Set every line of the data down again exactly, and keep the pictures out.

================

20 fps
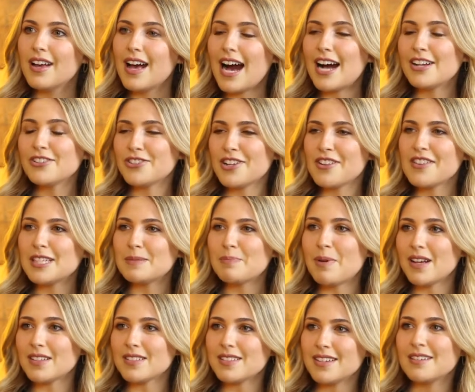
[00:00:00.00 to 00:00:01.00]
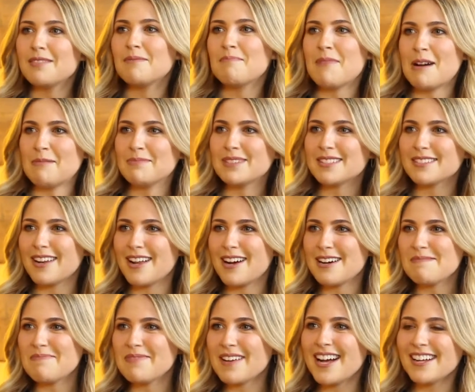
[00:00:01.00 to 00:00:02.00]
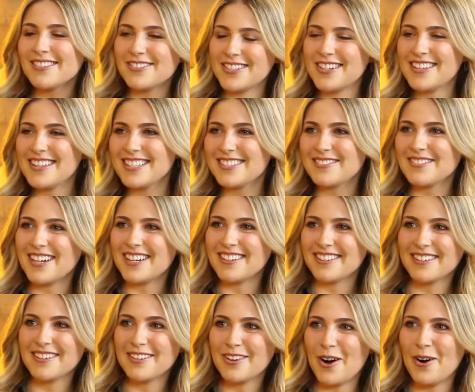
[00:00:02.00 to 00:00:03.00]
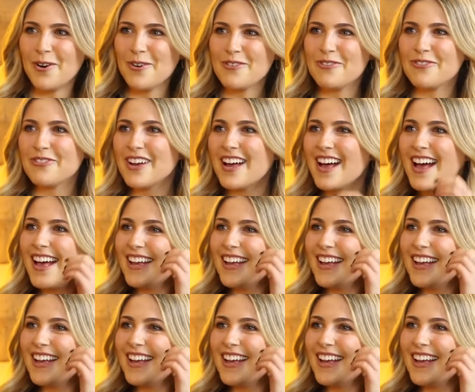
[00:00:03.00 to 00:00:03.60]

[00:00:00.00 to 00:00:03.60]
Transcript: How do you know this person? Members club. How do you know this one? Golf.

================

- Task solution:
20 fps
[00:00:00.00 to 00:00:01.00]
[00:00:01.00 to 00:00:02.00]
[00:00:02.00 to 00:00:03.00]
[00:00:03.00 to 00:00:03.60]

[00:00:00.00 to 00:00:03.60]
Transcript: How do you know this person? Members club. How do you know this one? Golf.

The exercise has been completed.